What do you do when the accumulated bitterness of several long years finally breaks the restraining forces of reason? When the truth gives you a slap in the face, forcing you to see things as they are, disbelieving the little voice in your head that eternally screams optimism?

What do you do when you're forced to hate they very people who've brought you up because of what they've put you through?

August 15, 2010

Empty Promises

Happy 63rd, India.

Another Independence Day is upon us. I remember how we used to look forward to the 15th of August every single year when we were kids. We were taught to wear our patriotism on our sleeves, quite literally. And we'd believe every word they said about 'progress', 'liberty', 'tolerance', 'equality'. Words that showed up every now and then in our year four Social Studies textbooks. Words that we were required to learn and write down in tests, but never quite understood.

And then, we grew up. And opened our eyes to the world in front of us. We learned to tell the good from the bad. And the bad from the ugly. And we began to wonder, what do we have to be proud about?

India is burning. Nearly every corner of the country is in flames. We're nothing more than a tangle of differences, our unity waiting to collapse, the common fabric that makes us Hindustani ready to tear into a million pieces, at the slightest provocation. Whatever happened to unity in diversity?

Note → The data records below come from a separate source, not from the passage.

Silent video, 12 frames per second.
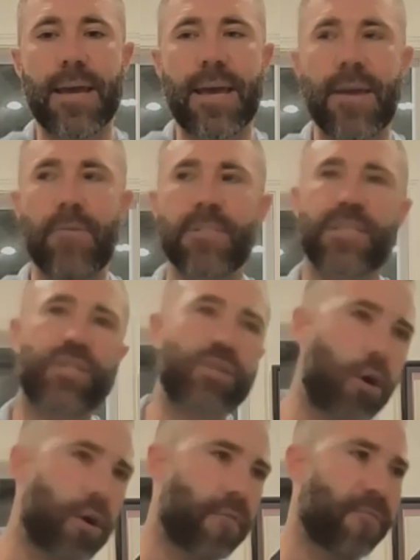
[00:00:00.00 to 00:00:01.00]
He was a
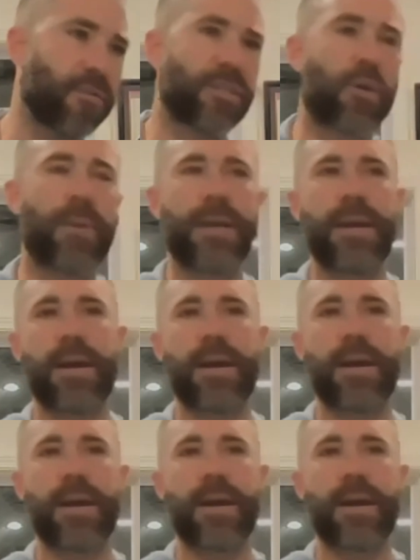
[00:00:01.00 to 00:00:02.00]
starter for so many years.
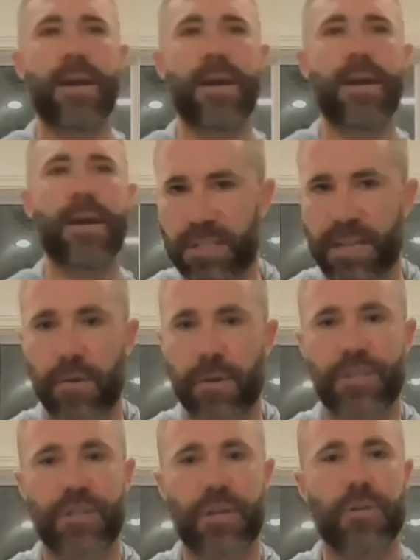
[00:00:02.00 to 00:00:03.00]
He's got the gold C on
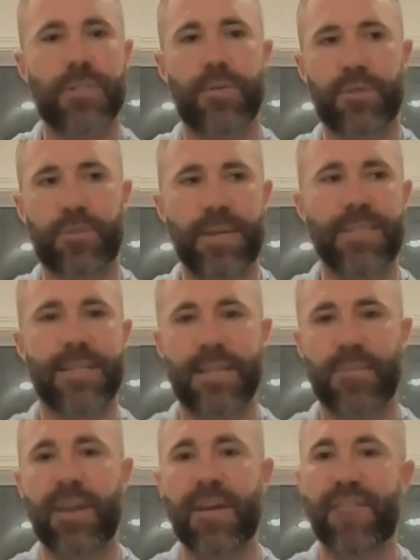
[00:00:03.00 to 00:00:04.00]
his jersey, which means that
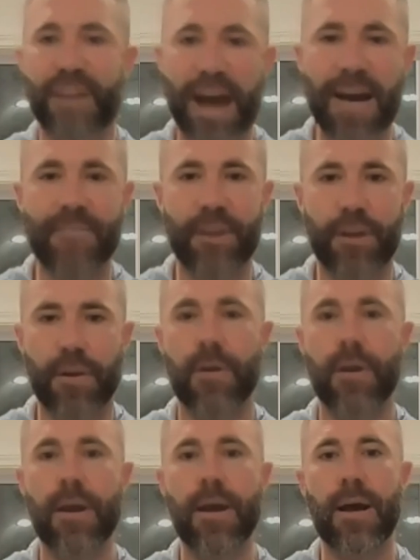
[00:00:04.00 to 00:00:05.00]
he's been a
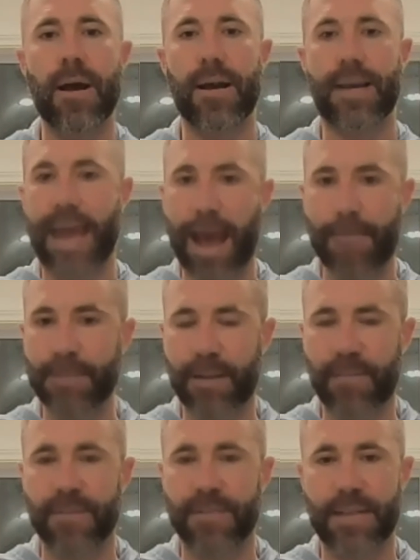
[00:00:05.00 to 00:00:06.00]
5-year
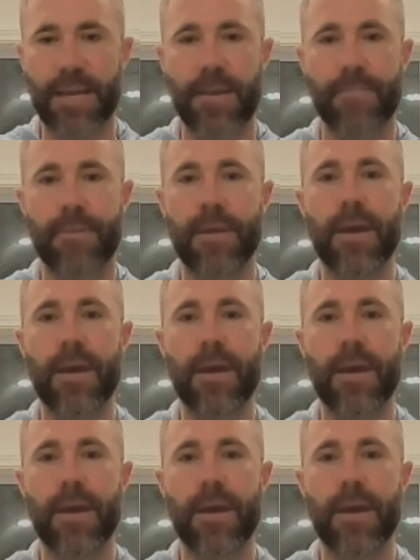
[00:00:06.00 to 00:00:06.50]
captain of a team,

We say we're proud of being the largest democracy in the world. And yet, we refuse to do something as simple as casting a vote. Last April was a mess. Where were you, Bombay? Where was all your anger? With all the enthusiasm you were building up before D-Day, all you could manage was a measly 42% voter turnout?

We talk about non-violence. Of tolerance. Of human rights and equality. Justice. And yet, we calmly instruct our army jawans to take innocent lives. We shield serial offenders from the normal course of the law. We deny our own citizens the process of justice.

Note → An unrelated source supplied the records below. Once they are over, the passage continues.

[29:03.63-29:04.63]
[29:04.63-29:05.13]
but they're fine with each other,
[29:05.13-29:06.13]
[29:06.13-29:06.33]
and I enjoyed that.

We watch, unaffected, as the corrupt politicians who run the country make mistake after mistake. Fatal blunder after fatal blunder. We turn away from their incompetence. We'd rather stay blind than take action.

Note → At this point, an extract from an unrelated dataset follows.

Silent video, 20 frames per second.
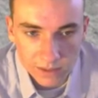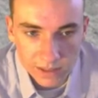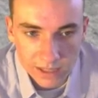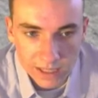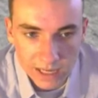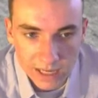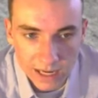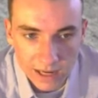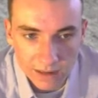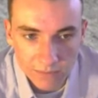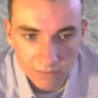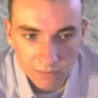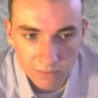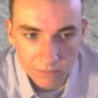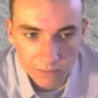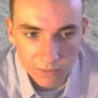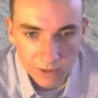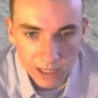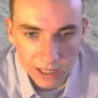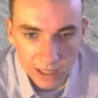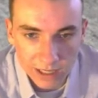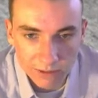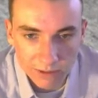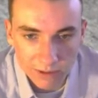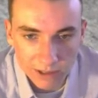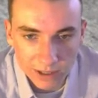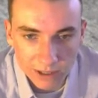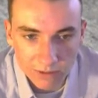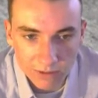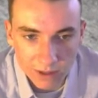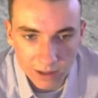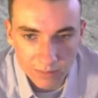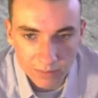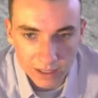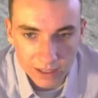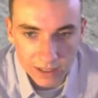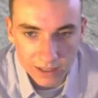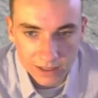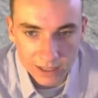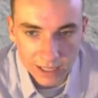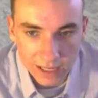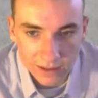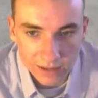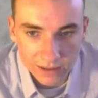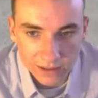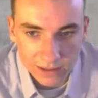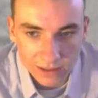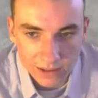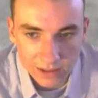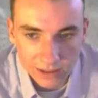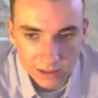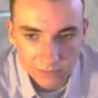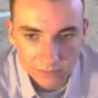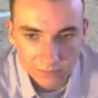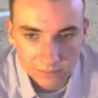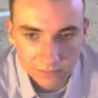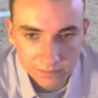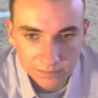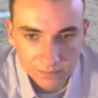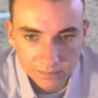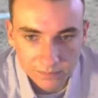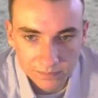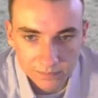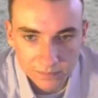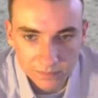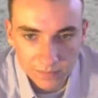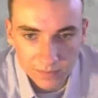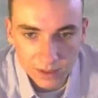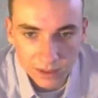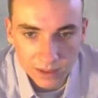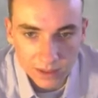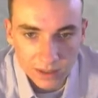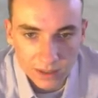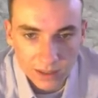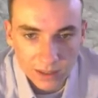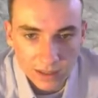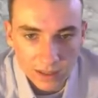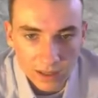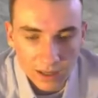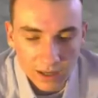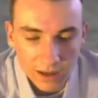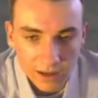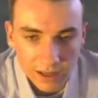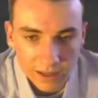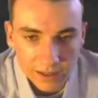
We're not gonna want to go up. That does not look as good. All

We continue to live our lives, cosily closeted in luxury, just because we're fortunate enough to have money. We toss around words of sympathy for the victims of the unfortunate disasters that hold our country ransom every now and them. And then, they're forgotten; they remain as long-lost memories in the dark recesses of our minds, gathering dust. We choose not to care. Yahan sab kuch chalta hai. We believe that we're somehow above the process of reforming our motherland. We wait patiently, in the hope that someday, someone who thinks along the same lines that we do arrives to set things right. But that day never comes.

63 years, and we're nothing but a land of empty promises.

August 10, 2010

I'm counting the days.

Three down.

Seven to go.

The 20th is such a long way off. Sigh.